Despite a collapsed economy and reportedly widespread starvation, North Korea continues to pour its resources into its military and to pursue a policy of confrontation with South Korea and other neighbors, he stated.
"Infiltration by North Korean special forces continues to exacerbate tensions between the two governments, and the recent launch of a previously unknown long-range variant of the Taepo Dong 1 ballistic missile represents a significant improvement in the North's capability to threaten the region and beyond," he said. "The North Korean threat remains one that we must -- and do -- take very seriously."
In Southwest Asia, Iraq remains the largest concern. "The ongoing disputes with Saddam Hussein and the military threat Iraq poses to its neighbors require a substantial, capable, and ready military force in the Persian Gulf region, as well as powerful reinforcing units in the U.S. prepared to move quickly should conditions require rapid deployment of additional assets," Shelton said in the statement. "As we showed in December, we are ready to act swiftly, in concert with our coalition partners or alone if necessary, to protect U.S. interests and those of our friends and allies."

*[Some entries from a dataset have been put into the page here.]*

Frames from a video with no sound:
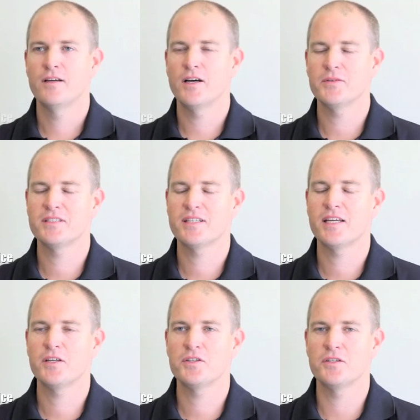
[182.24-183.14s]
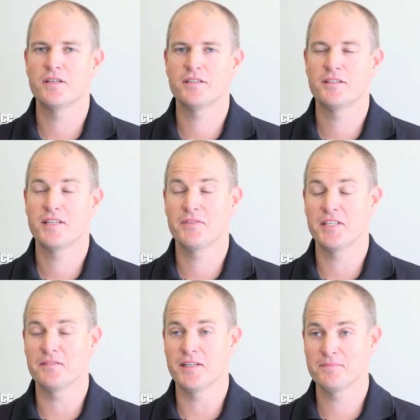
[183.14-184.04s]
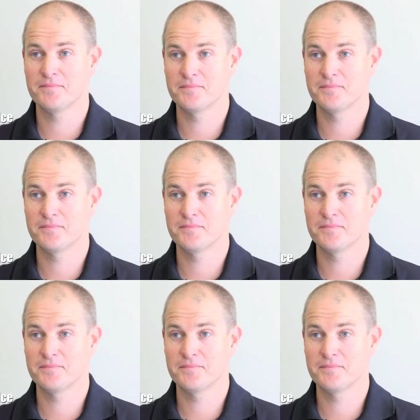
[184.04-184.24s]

I would say you should just never give upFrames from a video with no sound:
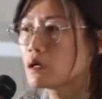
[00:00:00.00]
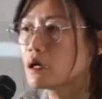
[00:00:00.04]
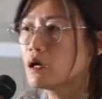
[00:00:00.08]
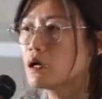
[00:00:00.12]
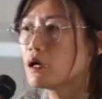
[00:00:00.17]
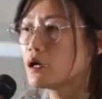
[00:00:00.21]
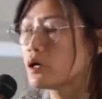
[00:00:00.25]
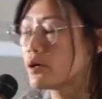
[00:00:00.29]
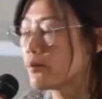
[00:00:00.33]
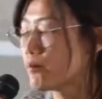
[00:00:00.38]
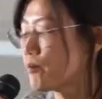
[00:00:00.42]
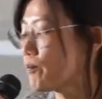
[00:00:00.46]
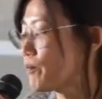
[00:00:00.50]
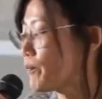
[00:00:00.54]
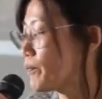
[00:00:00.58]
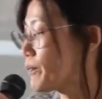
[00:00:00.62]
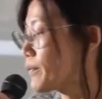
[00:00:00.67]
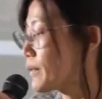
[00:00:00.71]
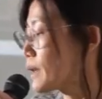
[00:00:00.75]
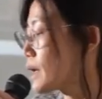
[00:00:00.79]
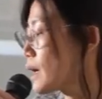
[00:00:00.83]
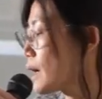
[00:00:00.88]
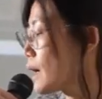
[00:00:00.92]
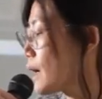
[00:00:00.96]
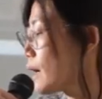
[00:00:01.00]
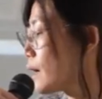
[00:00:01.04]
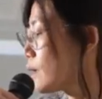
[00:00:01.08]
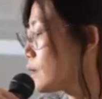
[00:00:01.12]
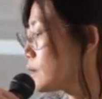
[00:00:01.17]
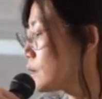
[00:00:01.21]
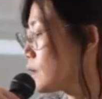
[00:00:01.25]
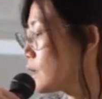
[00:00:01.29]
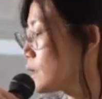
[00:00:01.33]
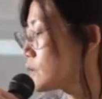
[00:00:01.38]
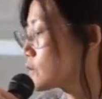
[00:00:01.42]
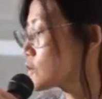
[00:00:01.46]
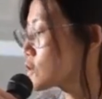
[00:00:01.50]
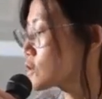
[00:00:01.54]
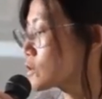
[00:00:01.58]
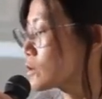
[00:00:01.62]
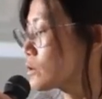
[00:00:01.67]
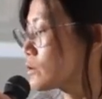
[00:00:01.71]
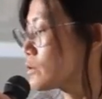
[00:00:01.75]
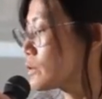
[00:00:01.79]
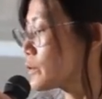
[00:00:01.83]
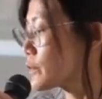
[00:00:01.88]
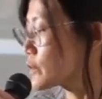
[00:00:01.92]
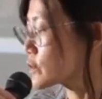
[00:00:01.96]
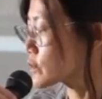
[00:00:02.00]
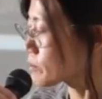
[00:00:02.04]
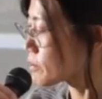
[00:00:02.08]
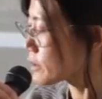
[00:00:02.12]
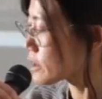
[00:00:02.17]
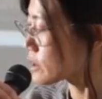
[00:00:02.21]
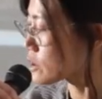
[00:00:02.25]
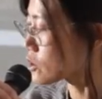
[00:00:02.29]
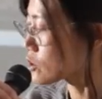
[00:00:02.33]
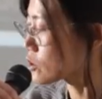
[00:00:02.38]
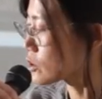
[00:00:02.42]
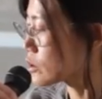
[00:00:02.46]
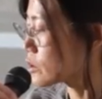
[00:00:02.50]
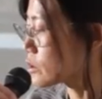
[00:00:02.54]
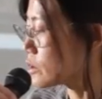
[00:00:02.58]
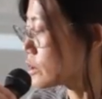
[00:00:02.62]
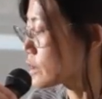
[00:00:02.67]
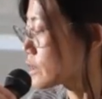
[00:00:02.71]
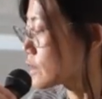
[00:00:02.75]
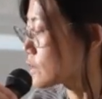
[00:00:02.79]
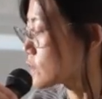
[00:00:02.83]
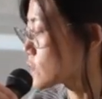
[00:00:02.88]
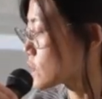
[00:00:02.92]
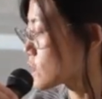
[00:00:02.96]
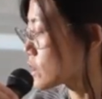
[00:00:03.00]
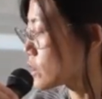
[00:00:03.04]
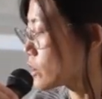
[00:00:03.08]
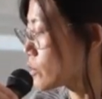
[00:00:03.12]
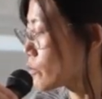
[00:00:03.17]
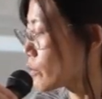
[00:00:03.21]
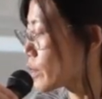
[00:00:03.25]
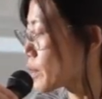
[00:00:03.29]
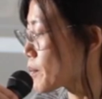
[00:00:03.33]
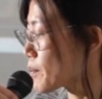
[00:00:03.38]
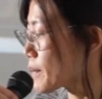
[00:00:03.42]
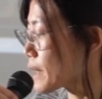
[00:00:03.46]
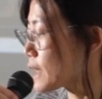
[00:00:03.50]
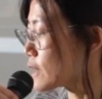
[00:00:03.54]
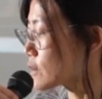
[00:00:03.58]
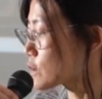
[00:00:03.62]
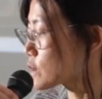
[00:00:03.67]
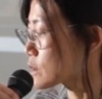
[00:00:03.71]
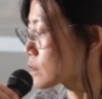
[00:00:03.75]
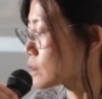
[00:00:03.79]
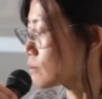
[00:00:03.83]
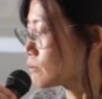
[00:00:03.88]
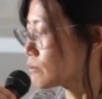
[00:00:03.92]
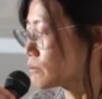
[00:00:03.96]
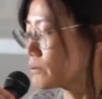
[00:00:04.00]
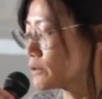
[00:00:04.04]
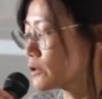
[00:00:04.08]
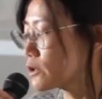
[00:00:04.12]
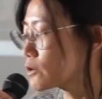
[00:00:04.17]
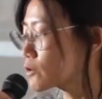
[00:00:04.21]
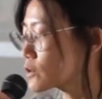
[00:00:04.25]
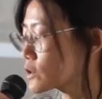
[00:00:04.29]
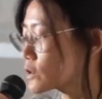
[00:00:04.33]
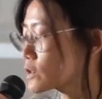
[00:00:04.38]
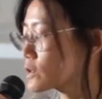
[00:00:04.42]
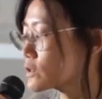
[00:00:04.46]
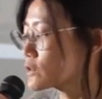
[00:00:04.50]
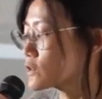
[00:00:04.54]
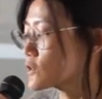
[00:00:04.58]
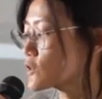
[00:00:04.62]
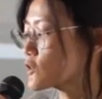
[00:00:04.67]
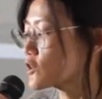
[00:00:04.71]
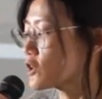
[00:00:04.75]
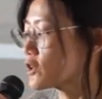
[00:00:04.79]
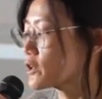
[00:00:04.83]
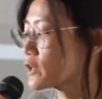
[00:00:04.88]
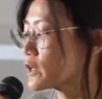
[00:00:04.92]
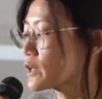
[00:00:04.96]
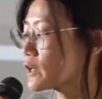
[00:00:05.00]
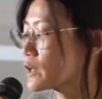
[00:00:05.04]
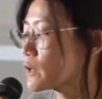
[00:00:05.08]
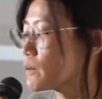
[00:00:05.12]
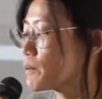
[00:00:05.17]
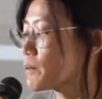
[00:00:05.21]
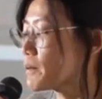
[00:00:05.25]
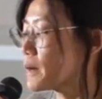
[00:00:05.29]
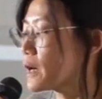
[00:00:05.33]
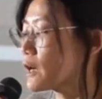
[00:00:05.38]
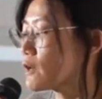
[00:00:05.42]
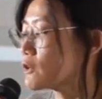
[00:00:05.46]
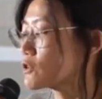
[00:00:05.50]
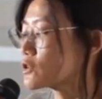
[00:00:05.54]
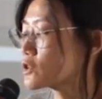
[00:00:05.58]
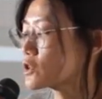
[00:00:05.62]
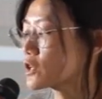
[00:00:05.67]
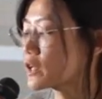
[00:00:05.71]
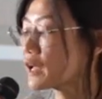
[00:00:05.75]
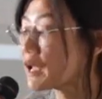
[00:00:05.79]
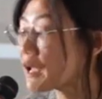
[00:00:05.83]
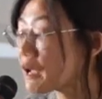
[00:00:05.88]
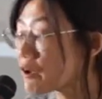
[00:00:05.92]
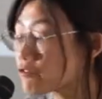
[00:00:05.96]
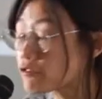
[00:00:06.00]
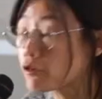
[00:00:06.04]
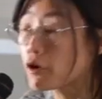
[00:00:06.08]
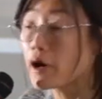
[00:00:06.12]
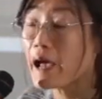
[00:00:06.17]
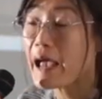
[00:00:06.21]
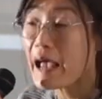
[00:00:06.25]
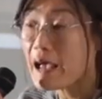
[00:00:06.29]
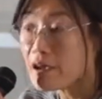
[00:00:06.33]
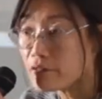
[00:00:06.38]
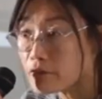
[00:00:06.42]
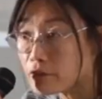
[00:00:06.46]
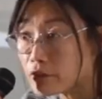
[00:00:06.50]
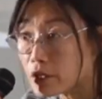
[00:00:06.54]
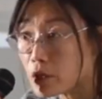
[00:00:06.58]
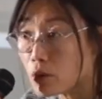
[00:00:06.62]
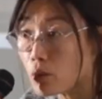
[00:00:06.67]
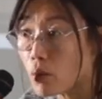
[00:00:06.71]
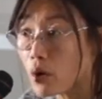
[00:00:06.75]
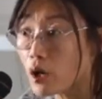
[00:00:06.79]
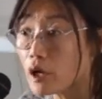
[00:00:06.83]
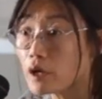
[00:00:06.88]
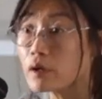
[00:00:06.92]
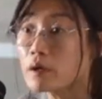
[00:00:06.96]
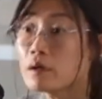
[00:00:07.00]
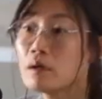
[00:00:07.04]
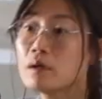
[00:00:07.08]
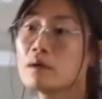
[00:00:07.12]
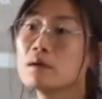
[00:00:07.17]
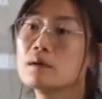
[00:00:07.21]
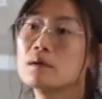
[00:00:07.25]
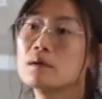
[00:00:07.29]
And so in this picture, you can see we made some posters talking about care for everyone,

Shelton said the U.S. military has built up pre-positioned stocks of weapons and supplies in the region, has considerably improved strategic lift, and has developed a crisis response force in the United States that can deploy to the gulf on short notice.
"The development of this force is one example of our efforts to reduce the number of soldiers, sailors, airmen and Marines deployed overseas on contingency operations, while still maintaining sufficient capability to meet our security needs around the world," he said.
The Balkans continue to be an area of intense U.S. interest and involvement. The NATO multinational stabilization force in Bosnia includes 6,900 U.S. troops, down from 18,000 in 1996. The U.S. element will shrink another 10 percent in the spring, he said in the statement. U.S. forces in Bosnia suffered no fatalities during fiscal 1998, and morale remains high, he said. Shelton added NATO continues to monitor the conflict in Kosovo.